Example 3: Weak dependencies

In this workflow you can see an illustrated example of weak dependencies.

Weak dependencies, work like this way:

  • X job only has one parent. X job parent can have “COMPLETED or FAILED” as status for current job to run.

  • X job has more than one parent. One of the X job parent must have “COMPLETED” as status while the rest can be “FAILED or COMPLETED”.

JOBS:
    GET_FILES:
        FILE: templates/fail.sh
        RUNNING: chunk

    IT:
        FILE: templates/work.sh
        RUNNING: chunk
        QUEUE: debug

    CALC_STATS:
        FILE: templates/work.sh
        DEPENDENCIES: IT GET_FILES?
        RUNNING: chunk
        SYNCHRONIZE: member
dashed_workflow

Example 4: Select Member

In this workflow you can see an illustrated example of select member. Using 4 members 1 datelist and 4 different job sections.

Expdef:

experiment:
    DATELIST: 19600101
    MEMBERS: "00 01 02 03"
    CHUNKSIZE: 1
    NUMCHUNKS: 2

Jobs_conf:

JOBS:
    SIM:
        ...
        RUNNING: chunk
        QUEUE: debug

    DA:
        ...
        DEPENDENCIES:
            SIM:
                members_from:
                    all:
                        members_to: 00,01,02
        RUNNING: chunk
        SYNCHRONIZE: member

    REDUCE:
        ...
        DEPENDENCIES:
            SIM:
                members_from:
                    all:
                        members_to: 03
        RUNNING: member
        FREQUENCY: 4

    REDUCE_AN:
        ...
        FILE: templates/05b_sim.sh
        DEPENDENCIES: DA
        RUNNING: chunk
        SYNCHRONIZE: member
select_members

Loops definition

You need to use the FOR and NAME keys to define a loop.

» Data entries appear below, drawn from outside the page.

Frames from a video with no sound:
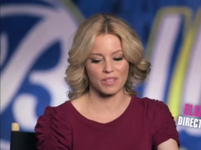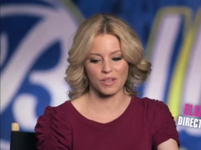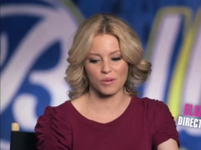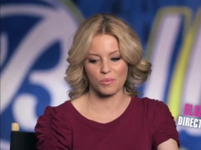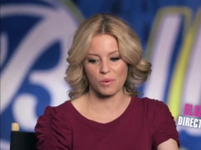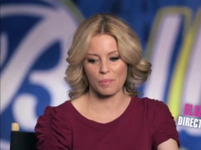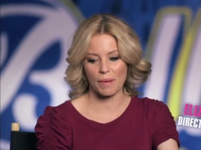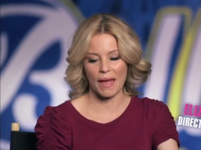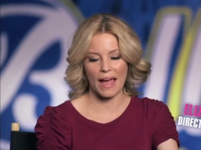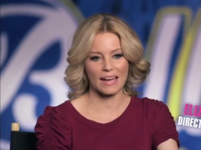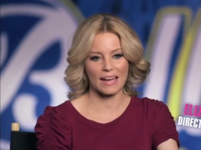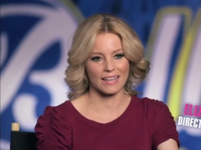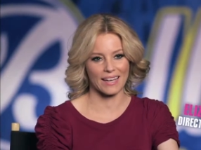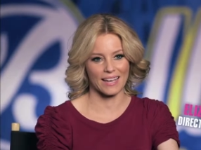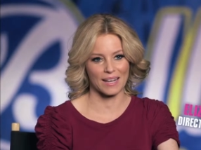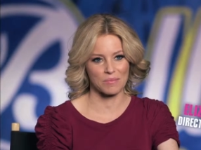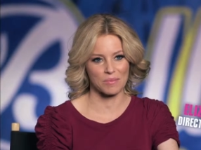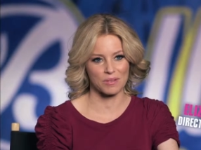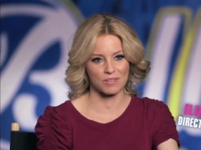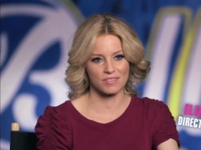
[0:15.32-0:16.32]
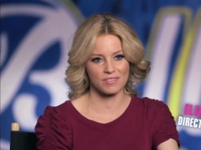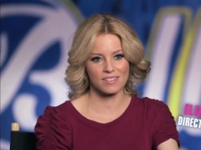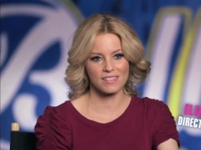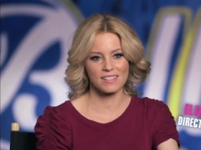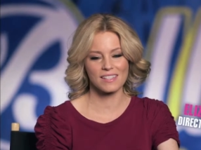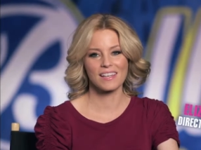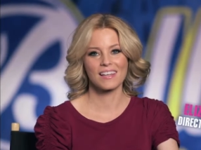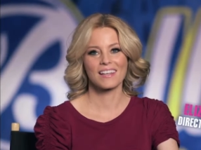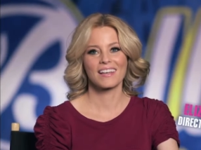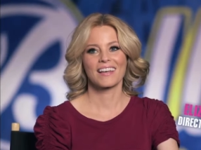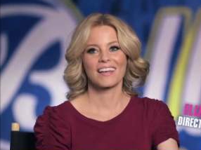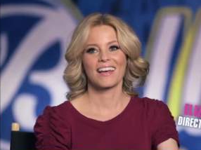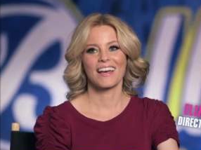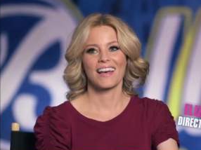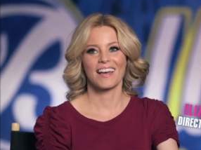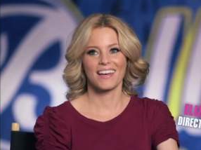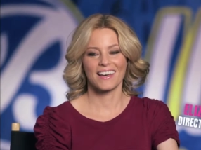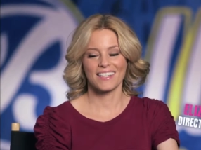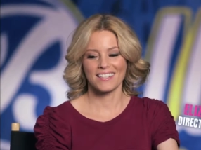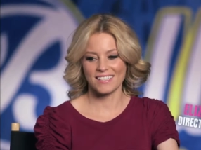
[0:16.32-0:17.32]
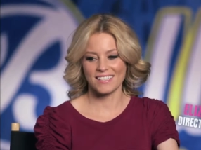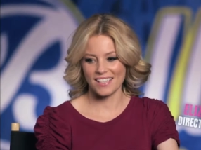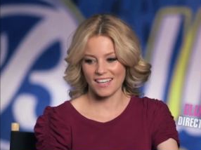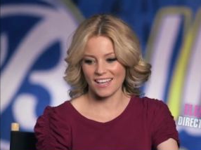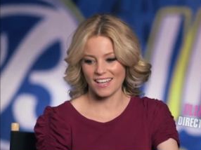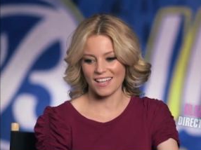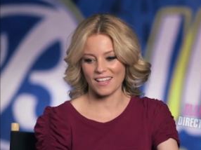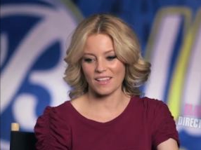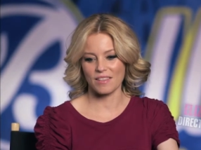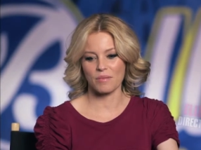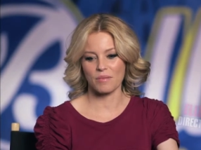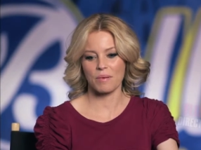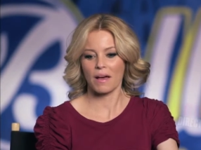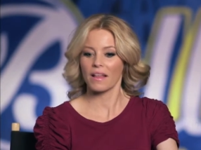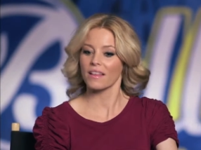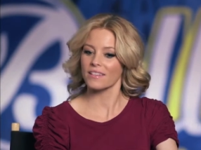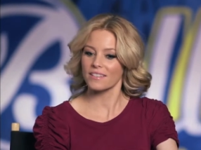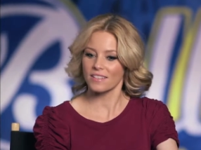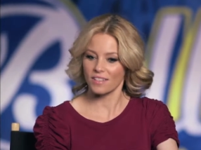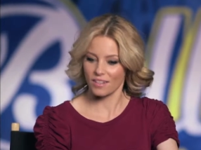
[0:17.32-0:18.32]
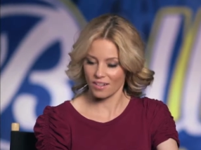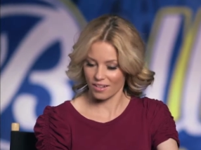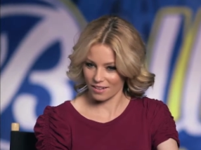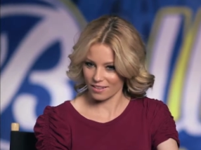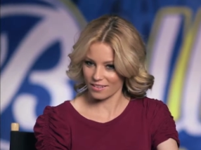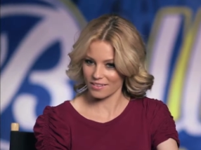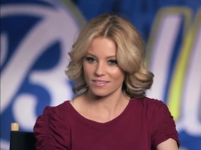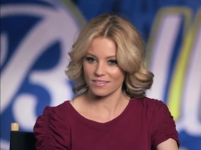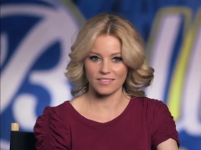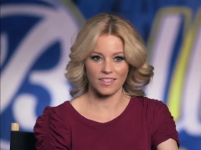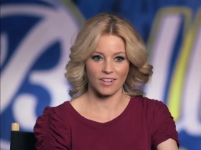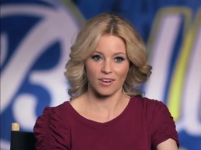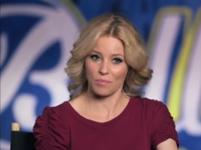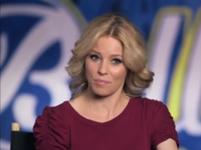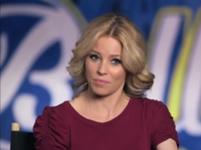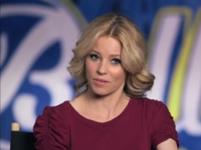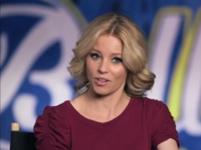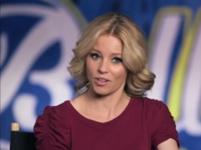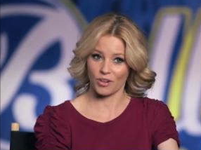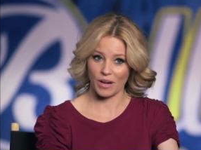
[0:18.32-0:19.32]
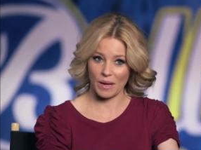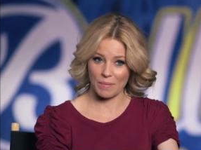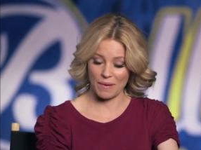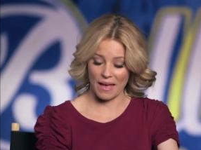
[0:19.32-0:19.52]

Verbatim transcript: You know, we're pack animals, and uh, the Bellas are, they're a great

To generate the following jobs:

POST_20:
      FILE: POST.sh
      RUNNING: chunk
      WALLCLOCK: '00:05'
      PROCESSORS: 20
      THREADS: 1
      DEPENDENCIES: SIM_20 POST_20-1
POST_40:
      FILE: POST.sh
      RUNNING: chunk
      WALLCLOCK: '00:05'
      PROCESSORS: 40
      THREADS: 1
      DEPENDENCIES: SIM_40 POST_40-1
POST_80:
      FILE: POST.sh
      RUNNING: chunk
      WALLCLOCK: '00:05'
      PROCESSORS: 80
      THREADS: 1
      DEPENDENCIES: SIM_80 POST_80-1

One can now use the following configuration:

POST:
    FOR:
      NAME: [ 20,40,80 ]
      PROCESSORS: [ 20,40,80 ]
      THREADS: [ 1,1,1 ]
      DEPENDENCIES: [ SIM_20 POST_20-1,SIM_40 POST_40-1,SIM_80 POST_80-1 ]
    FILE: POST.sh
    RUNNING: chunk
    WALLCLOCK: '00:05'

Warning

The mutable parameters must be inside the FOR key.